“This is an emergency broadcast from the BBC. Information of a possible nuclear strike against this country has been received.” É com este alerta de aviso que começa o novo álbum de Luke Haines, um dos meus mais queridos heróis da velha Albion. Haines tem andado em grande forma, como é seu timbre aliás, desde o tempo dos The Auteurs. Ultimamente, Luke Haines tornou-se ainda mais irrequieto e surge agora com esta nova e improvável proposta: um disco sobre bunkers nucleares em redes subterrâneas, e sobre o perigo eminente de ataques devastadores. A “frieza gélida” do anúncio de abertura de British Nuclear Bunkers tem perfeito seguimento em todo o disco, e por isso a escolha acertada de ser inteiramente tocado em sintetizadores analógicos. O som assético confere-lhe um caráter único, despojado, metálico, impessoal. Trata-se, como é fácil perceber, de mais um disco conceptual, depois dos anteriores New York In The ’70s (com crítica entusiamada neste mesmo site), Rock And Roll Animals e 9½ Psychedelic Meditations on British Wrestling of the 1970s And Early ’80s, apenas para citar os mais recentes. Esta parece ser a praia de Luke Haines, um dos génios mais incompreendidos do pop-rock das últimas duas décadas e meia. Saiu no último dia 16 pela excelente Cherry Red Records, e é um primor!
São várias as coisas que me agradam neste disco. Uma certa linguagem kraut, por exemplo, a aproximação (ou será melhor dizer colagem?) aos enormes Kraftwerk – ouça-se, como meros exemplos, a faixa “Camden Borough Control”, sobretudo quando os sons estridentes do que me parecem ser sirenes dão lugar ao dedilhar das teclas melodiosas dos sintetizadores, e também “Deep Level Shelters Under London”, o tema que encerra o disco -, as melodias primárias e ritmadas desenhadas em “Test Card Forever”, e até um certo tom de divertimento pueril que percorre todos os minutos de duração deste novo trabalho de Luke Haines. É, a bem dizer, um disco quase instrumental, onde as partes vocais são mais faladas do que cantadas, e não chega a ter meia hora de duração.

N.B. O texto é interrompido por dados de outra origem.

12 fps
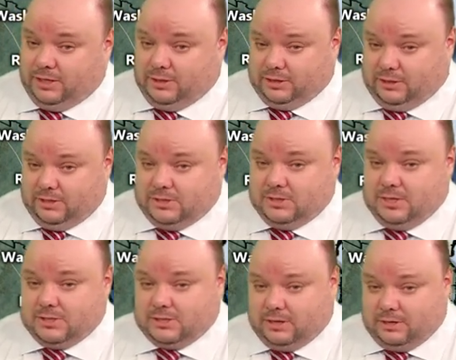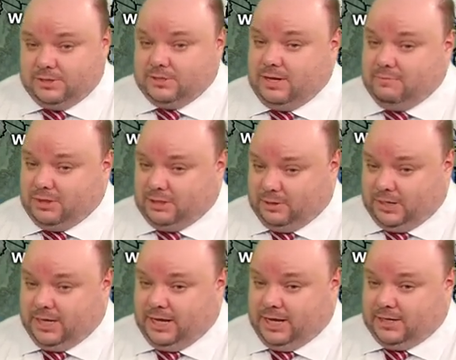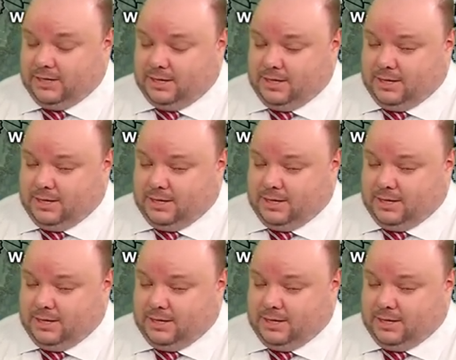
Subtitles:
to 36, 37, 38.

Da minha parte, satisfaço-me com essa curta duração, não por ser de facto reduzida, mas por me parecer certeira no tempo útil que oferece ao ouvinte, tempo ideal para que se construa uma realidade futura imaginada (utópica, distópica, próxima, distante?) e se saia dela a tempo de não se deixar intoxicar com a toxicidade dos gélidos e terríficos ambientes criados.

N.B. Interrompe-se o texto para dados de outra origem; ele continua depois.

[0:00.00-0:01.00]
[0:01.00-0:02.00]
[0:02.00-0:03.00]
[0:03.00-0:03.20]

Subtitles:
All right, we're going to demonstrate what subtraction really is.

Tudo conta e tudo vale na obra de Haines, até a ideia de um tempo que aqui se imagina futuro, e que em trabalhos anteriores (os que já citei neste mesmo texto) nos faziam recuar algumas décadas. Como se perceberá, este não é um disco amigo de todas as horas, muito menos um trabalho de audição fácil. Pelo contrário, British Nuclear Bunkers pode criar, sobretudo no ouvinte menos atento aos devaneios de Luke Haines, um certo incómodo, uma estranheza impossibilitadora de nele se poderem encontrar motivos mais escondidos e menos óbvios de encantamento. Mas depois, é essa a minha esperança (mais do que certeza), todos esses involuntários equívocos podem desfazer-se, percebendo-se então, assim o espero, a grandeza e a beleza ímpares deste álbum. Pouco próximas da ideia clássica de canções, as dez curtas faixas de British Nuclear Bunkers mais parecem uma banda sonora de um raro filme noir de culto. De facto, Luke Haines já frequentou musicalmente esses terrenos (Christie Malry’s Own Double Entry, de 2001), mas esta sua mais recente proposta discográfica soa ainda mais a banda sonora, mesmo sem pertencer a essa categoria, o que não deixa de ser curioso.
Curioso é também o mundo de Luke Haines! Incapaz de fazer dois álbuns iguais, sobretudo quando os grava em nome próprio, o músico nascido em Walton-on-Thames (adoro este nome de localidade) há 48 anos, tem feito de 2015 um ano extraordinariamente prolífico. Depois de Raving (Volumes 1-75), em que gravou um mesmo álbum por 75 vezes, e cuja tiragem foi limitada a essas sete dezenas e meia, lançou ainda uma mini-ópera intitulada Adventures in Dementia sobre um tipo que se quer fazer passar por Mark E. Smith em férias na sua auto-caravana, e ingleses punks fascistas de uma banda de nome Screwdriver. Parece-vos tudo isto algo inusitado? Então é porque não conhecem bem o trabalho do homem em questão e o seu riquíssimo universo particular. British Nuclear Bunkers é apenas o mais recente capítulo do seu trajeto musical. Desta vez, o que temos é “Maximum Electronic Rock and Roll”, Luke Haines dixit.